Başöğretmen Thierse

Güncelleme Tarihi:

Başöğretmen Thierse
Oluşturulma Tarihi: Mayıs 14, 2012 00:00

ŞU “Bizim Almanları” anlamak kolay değil...

Haberin Devamı

ŞU “Bizim Almanları” anlamak kolay değil...
Hem de hiç kolay değil...
Hatta zor...
Zaman zaman ise imkansız...
İşte bunun son örneğini hafta içinde yaşadık. Türkiye Büyük Millet Meclisi'nden (TBMM) bir heyet Almanya'ya geldi. Bu MHP'li Tunca Toskay başkanlığındaki heyette AK Parti'den Çiğdem Münevver Ökten, CHP'den Şafak Pavey ile BDP'den Nazmi Gür vardı. Amaç, Nasyonal Sosyalist Yeraltı Örgütü (NSU) teröristleri tarafından 8 Türk, bir Yunanlı ve bir Alman kadın polisin katledildiği organize cinayetlerle ilgili son gelişmeler hakkında bilgi almaktı. Bu bağlamda Berlin'de Federal Meclis Başkan Yardımcısı Wolfgang Thierse ile de bir toplantı yapıldı.

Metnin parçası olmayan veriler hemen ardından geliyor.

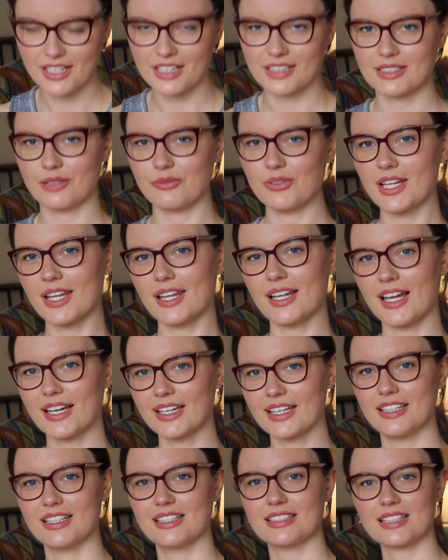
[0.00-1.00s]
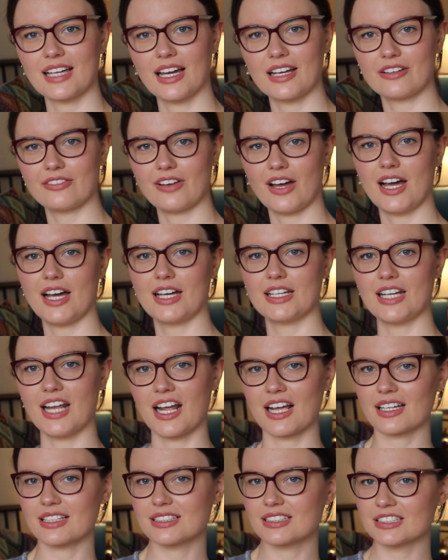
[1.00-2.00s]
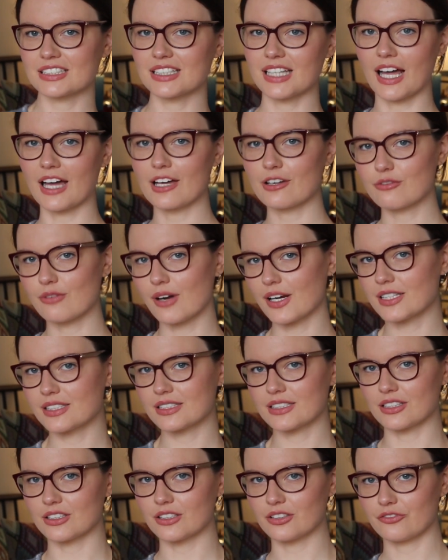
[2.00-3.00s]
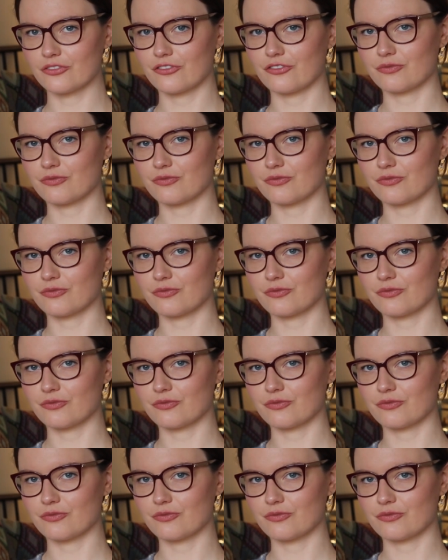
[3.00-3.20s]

because I'm really liking this kind of high neck, slight racer,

1998-2005 yılları arasında Federal Meclis Başkanlığı yapan ve 2005 yılından beri de Başkan Yardımcılığı görevini sürdüren Sosyal Demokrat Partili (SPD) Wolfgang Thierse, Türk heyetle biraraya geldi. TBMM heyeti NSU cinayetleriyle ilgili sorular sordu, Thierse de Alman hükümetinin tutumunu içeren yanıtlar verdi.

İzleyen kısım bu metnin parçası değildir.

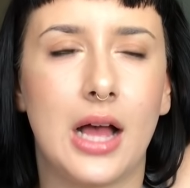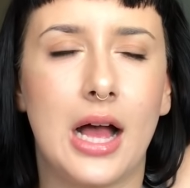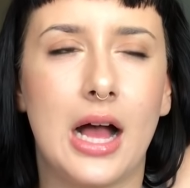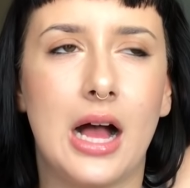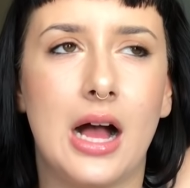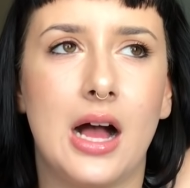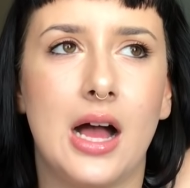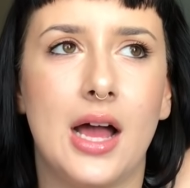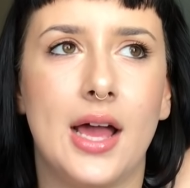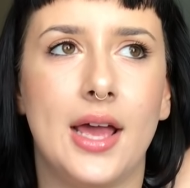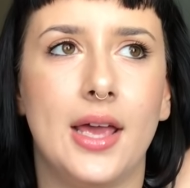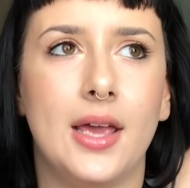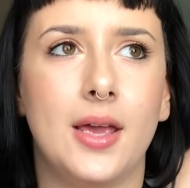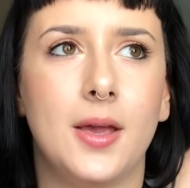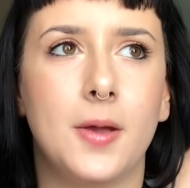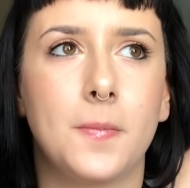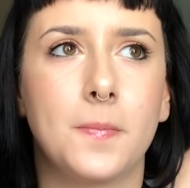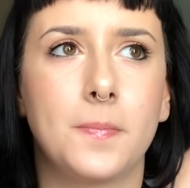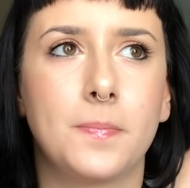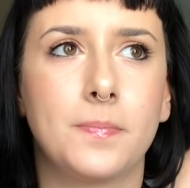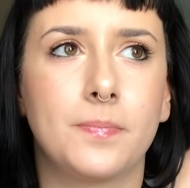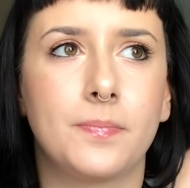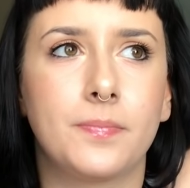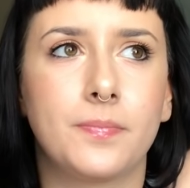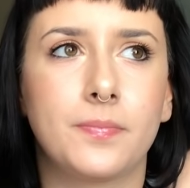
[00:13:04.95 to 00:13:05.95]
I
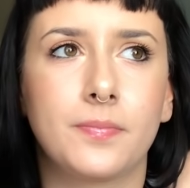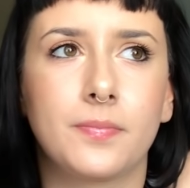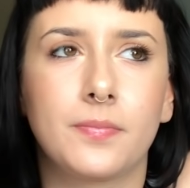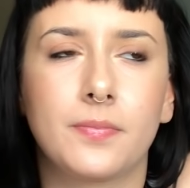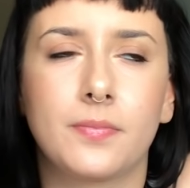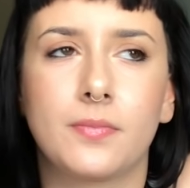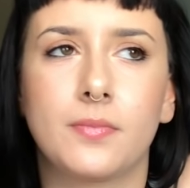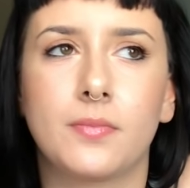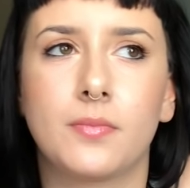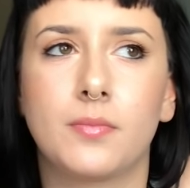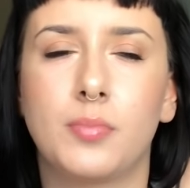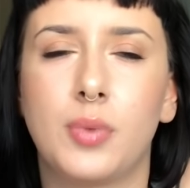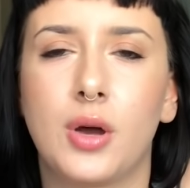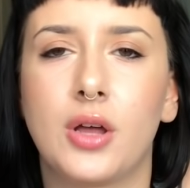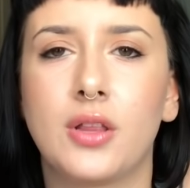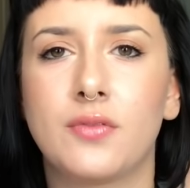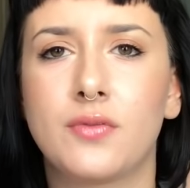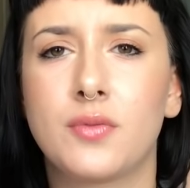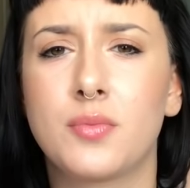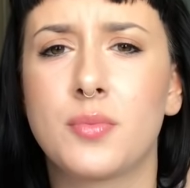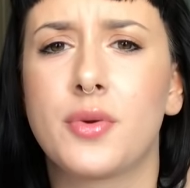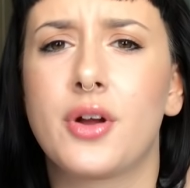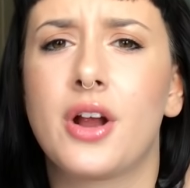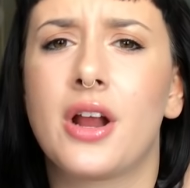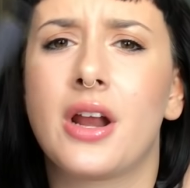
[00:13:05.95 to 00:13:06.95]
bought
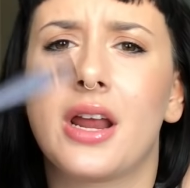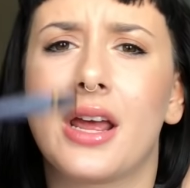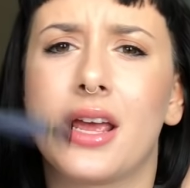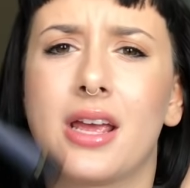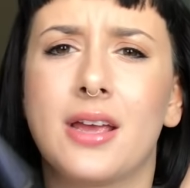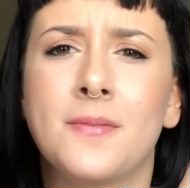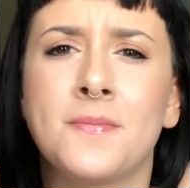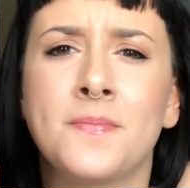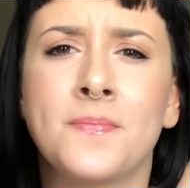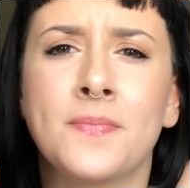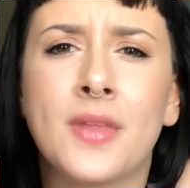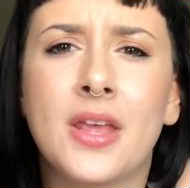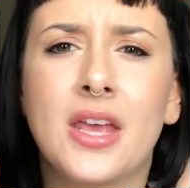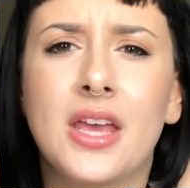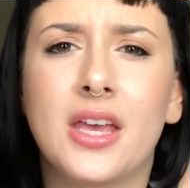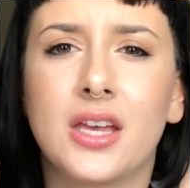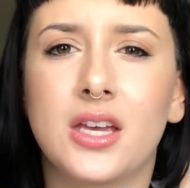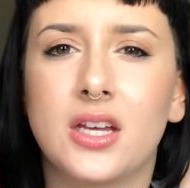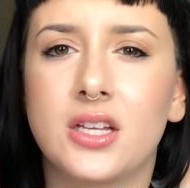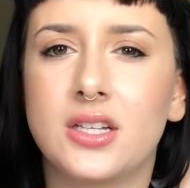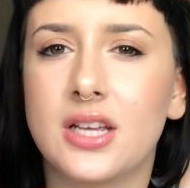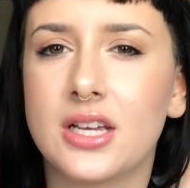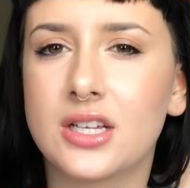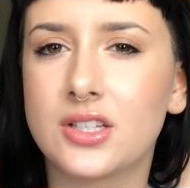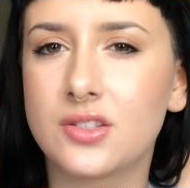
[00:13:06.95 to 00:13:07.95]
them from her, and I
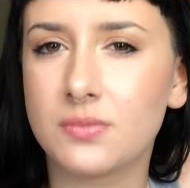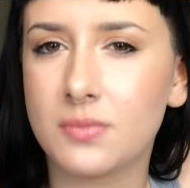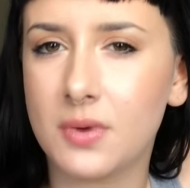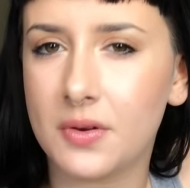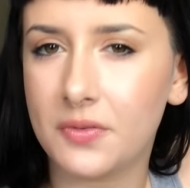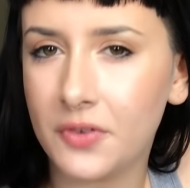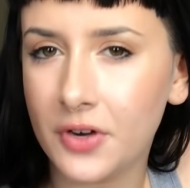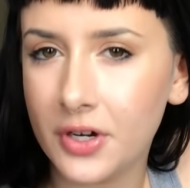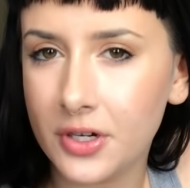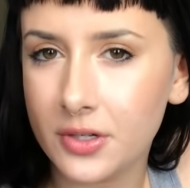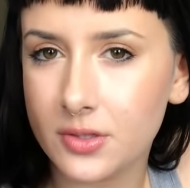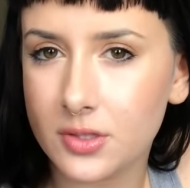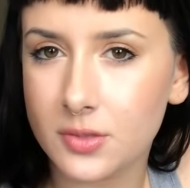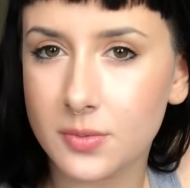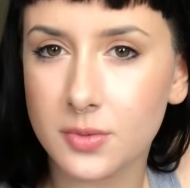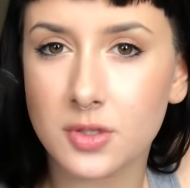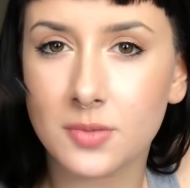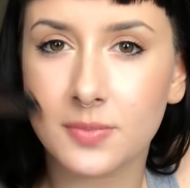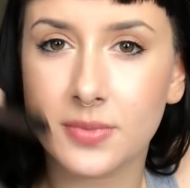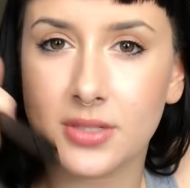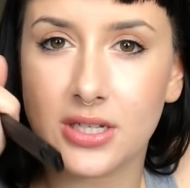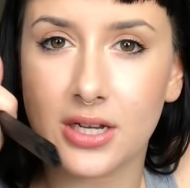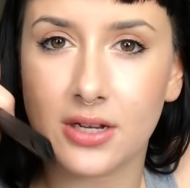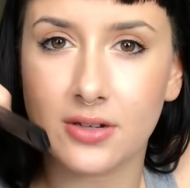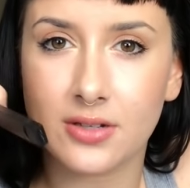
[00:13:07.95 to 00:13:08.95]
get a text from my friend who was supposed
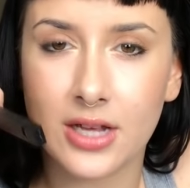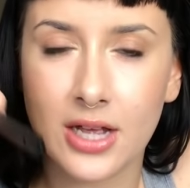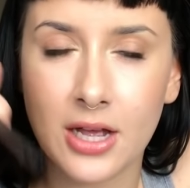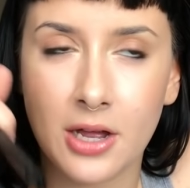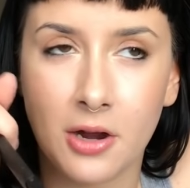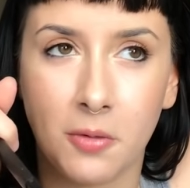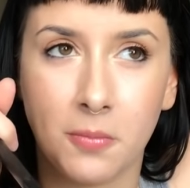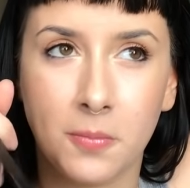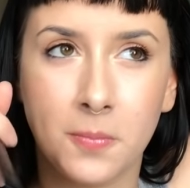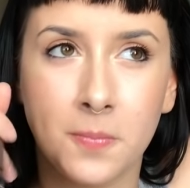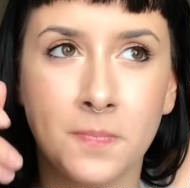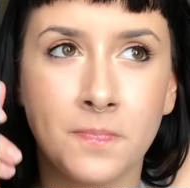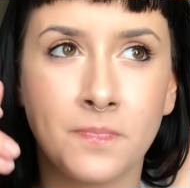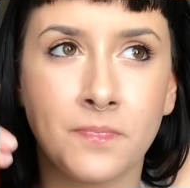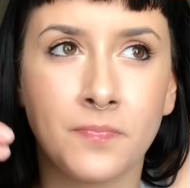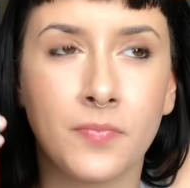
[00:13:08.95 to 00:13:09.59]
to meet downtown,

Ancak Türk heyetin sorularından bunalmış olacak ki, SPD'li Thierse birden konuyu değiştirip sözü Türkiye'deki Hırıstiyan azınlığın din özgürlüğüne ve tutuklu bulundurulan milletvekillerine getirdi. Yani bir yerde Wolfgang Thierse, “Tencere dibin kara, seninki benimkinden kara” demek ister gibi bir tutum sergiledi. Tabii ikili görüşmelerde her iki ülkedeki gelişmeler de gündeme getirilmelidir. Bu çok doğaldır...
Hatta bundan daha doğal bir şey olamaz...

Ama Thierse'nin Türkiye'deki gelişmeleri “başka bir platforma” ele alınmasını öneren Türkiye'nin Berlin Büyükelçisi Hüseyin Avni Karslıoğlu'na dönük tutumunu anlamak mümkün değildir.
Federal Meclis Basın Bürosu'ndan yapılan açıklamada, “Wolfgang Thierse, Büyükelçi'den parlamenter arasındaki fikir alış verişine müdahale etmemesini ve sansür uygulamamasını istedi” denilmektedir. Bunu da anlamak mümkün değildir...

Büyükelçi Karslıoğlu, çocukluğu Almanya'da geçmiş ve Almanya'yı tanıyan donanımlı bir diplomattır. Karslıoğlu, demokratik hukuk devletlerinde düşünceyi ifade ve basın özgürlüğünün önemi bilen bir diplomattır. O nedenle Büyükelçi Karslıoğlu'nun bu yöndeki önerisinin bir sansür gibi algılanması yersizdir...
Yersiz olduğu kadar da anlamsızdır...
Hele hele Wolfgang Thierse'nin masaya vurup çekip gitmesi çok yakışıksızdır...
Bu tam bir başöğretmen tutumudur...

Şu “Bizim Almanlar”, işaret parmaklarını sallayıp başkalarına “ders vermeyi” çok severler. Ama nedense kendi içlerindeki eksikliklere, hukuksuzluklara pek de aldırış etmezler. Örneğin, Alman vatandaşlığa geçenlerin yüzde 50'den fazlasına çifte vatandaşlık hakkı verildiği halde, Türkler bundan hala mahrumdur.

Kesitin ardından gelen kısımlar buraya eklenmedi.